From the second she awakes in the morning — when she hasn’t climbed in bed with me at 2 o’clock in the morning — she needs to be with me. Preferably in direct contact with some part of my body and with all my attention on her.

This makes showering and otherwise getting ready for work very, very difficult.

Flora, too, is starting to express some neediness for me. If I don’t wake her up so we can eat breakfast together, she gets incredibly sad. Even though breakfast together means that she eats Cocoa Puffs while watching Clifford and I eat on the couch, usually reading Rolling Stone. That’s good enough for her.

But Kate. Kate needs to touch me. When I am making dinner, she needs to play at my feet. When we are watching their nighttime show, she must sit as close as possible to my lap (I don’t have much of a lap, as you can imagine). She is always pulling on or pushing at me. (I should add that during the day, she seems to be fine at school or daycare. I certainly haven’t heard otherwise at this point.)

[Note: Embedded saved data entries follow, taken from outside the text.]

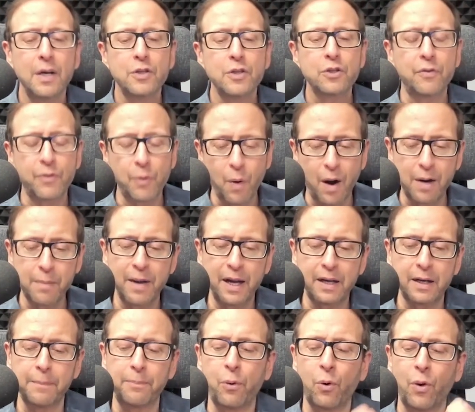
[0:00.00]
So if you want to
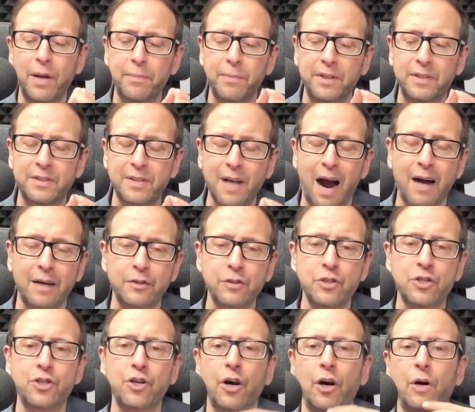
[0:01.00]
make an appointment,
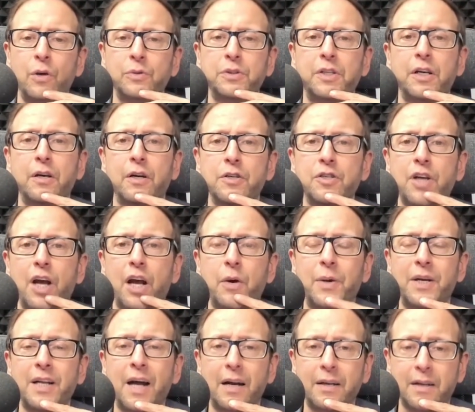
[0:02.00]
Dr. Joe,
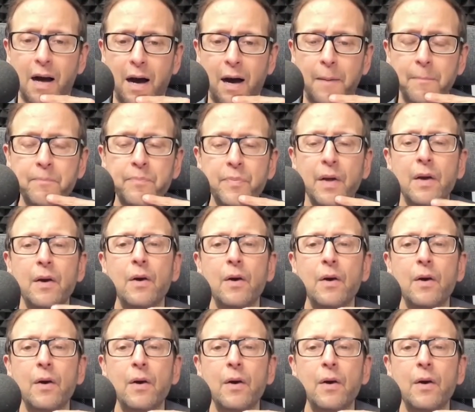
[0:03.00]
drjoe.com.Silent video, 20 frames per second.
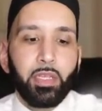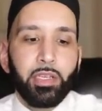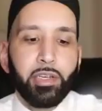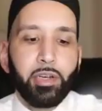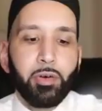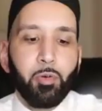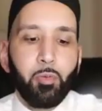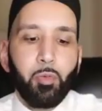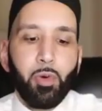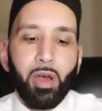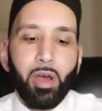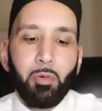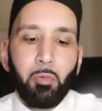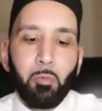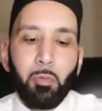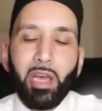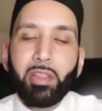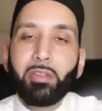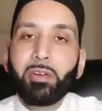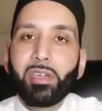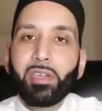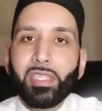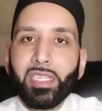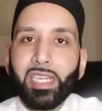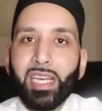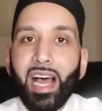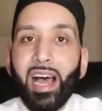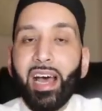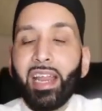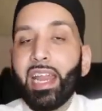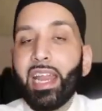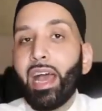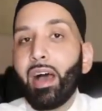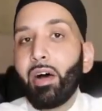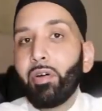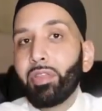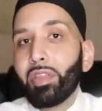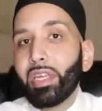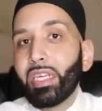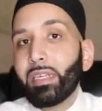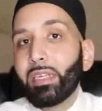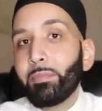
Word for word: you know whether it's an unhealthy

I don’t really want to be touched right now. (Yeah, I’m a joy to be married, too, as well.) I am so uncomfortable in my skin. My back hurts; my hips and pelvic area hurt. I am exhausted. And most of the time, I really, really have to pee.

Last night, Kate came downstairs at 9 p.m. (Flora had passed out already.) She climbed up on the couch with me, and she was not going to leave. (So much for that episode of NCIS.) And I was not going to threaten her to get her to go back to bed.

So we snuggled. I was getting ready to call it a night, anyway. One great thing about being exhausted: I can fall asleep pretty dang quick. I don’t STAY asleep, but those first couple of hours are blissful.

I stroked her cheek and her forehead. I told her about when she was a baby. I told her how much I loved her, and would always love her and be with her. Then I walked her up to her bed and sang her to sleep.

I worry about Kate with Bud coming. I wonder how she will be when she can’t touch me because of the baby — when I am nursing, when I am bathing him. I wonder, most, what I can do — if anything — to make this transition easier for her.

In case you’re wondering: No, I didn’t go through this with Flora. She was only 18 to 27 months old when I was pregnant with Kate. She was, from the get-go, a more independent, more adaptable child than Kate ever was. Now, after Kate came home, Flora held a little grudge; she wouldn’t let me do anything for her for about two weeks, stating emphatically when it came to dressing or reading books or anything, really: “NO! Nonna do it.” “NO. Bella do it.” “NO! Daddy do it.” (Yeah, that was heartbreaking enough.)

So, if you have any advice about transitioning an older child to the presence of a younger sibling, I sure would appreciate it. And if not, could you just assure me I’m doing okay anyway? I realize that we may all have to wait for Bud to arrive to see how this is going to go.